Improve Compliance in a Multi-Channel World
The pandemic has reshaped business in myriad ways, none so much as how people communicate. In a few months, employees at financial institutions (FI) adopted multichannel electronic communications—including audio (phone), video, SMS/texting, and messaging—in what otherwise might have taken a decade. Not surprisingly, this rapid rollout has stressed the compliance groups at many FIs, which are required to monitor and archive internal communications and those with customers—and generate reports for regulators.
During the height of the pandemic, regulators tacitly gave some compliance leeway to FIs. After all, employees were suddenly working remotely, and they had to quickly adapt and find ways to communicate with coworkers and their customers. But as these practices have become quickly entrenched, regulators are taking a closer look and reasserting compliance and monitoring requirements. The Securities and Exchange Commission (SEC) has stated that new communication tools are breeding grounds for scams and other misbehavior, 1 and the UK’s Financial Conduct Authority (FCA) published a report that stressed the much greater risk of misconduct associated with remote or home working.

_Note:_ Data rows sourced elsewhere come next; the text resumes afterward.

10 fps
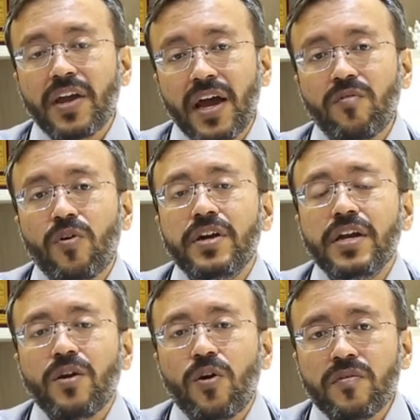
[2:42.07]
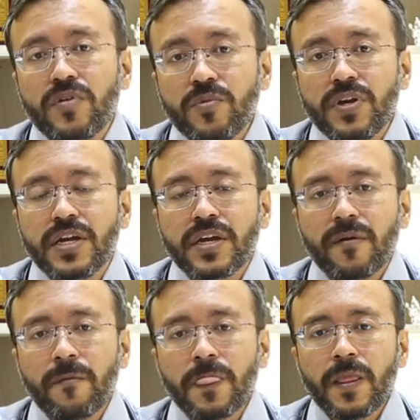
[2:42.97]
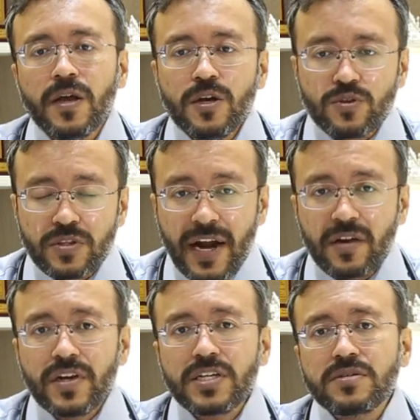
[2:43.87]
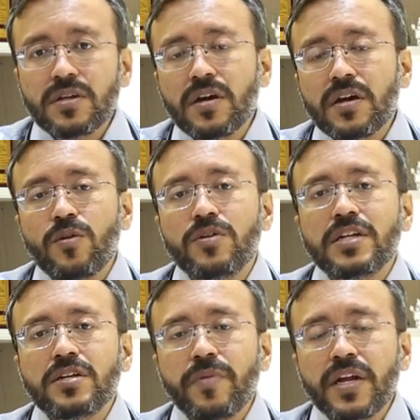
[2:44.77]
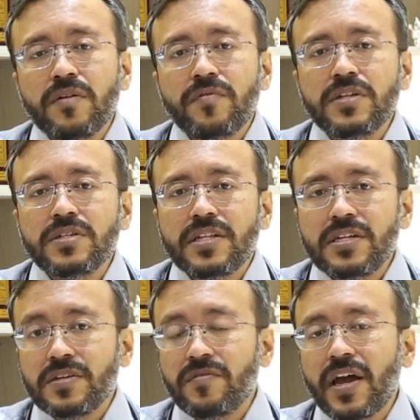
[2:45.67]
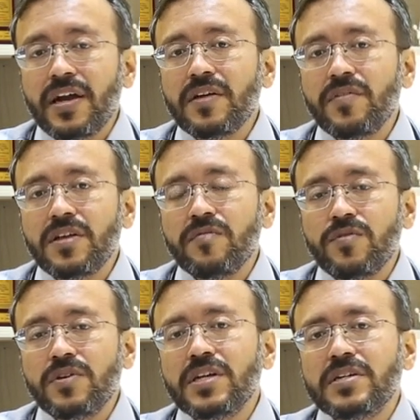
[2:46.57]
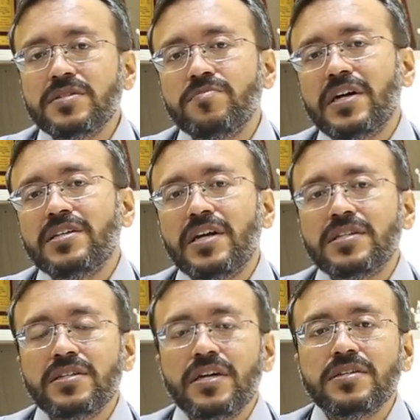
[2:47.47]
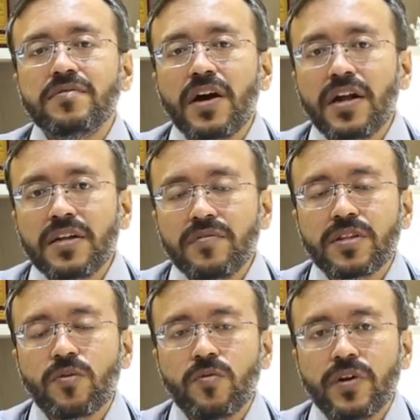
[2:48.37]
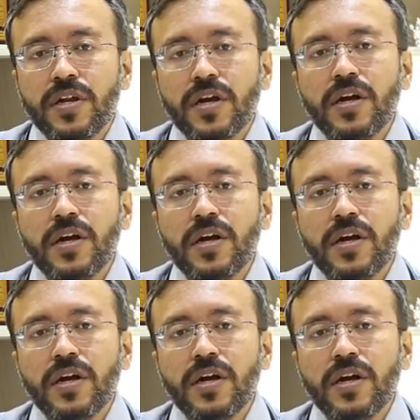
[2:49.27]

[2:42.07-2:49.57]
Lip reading: We have already a lot of immunity. So that way, you know, that's a big difference, that the severity with influenza is much lesser than severity with COVID.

Indeed, the financial services industry got a real wake-up call last year when the SEC and Commodity Futures Trading Commission (CFTC) together fined JPMorgan Chase Securities $200 million after staff used personal chats for company business. According to the SEC, employees in the securities division of JPMC avoided oversight by discussing company business on their personal devices via text messages, personal email accounts, and messaging service WhatsApp.
In the wake of greater regulatory scrutiny, some institutions initially responded by locking down communications; they thought they had to curtail communication tools to minimize compliance risk. According to Gartner, 83% of financial services firms are restricting the use of features in collaboration tools.3 The trouble is that it’s not just employees who have gotten used to these tools—customers have, too. Customers expect to communicate anytime, anywhere, on any device. Not allowing employees to communicate with customers the way those customers want frustrates everyone.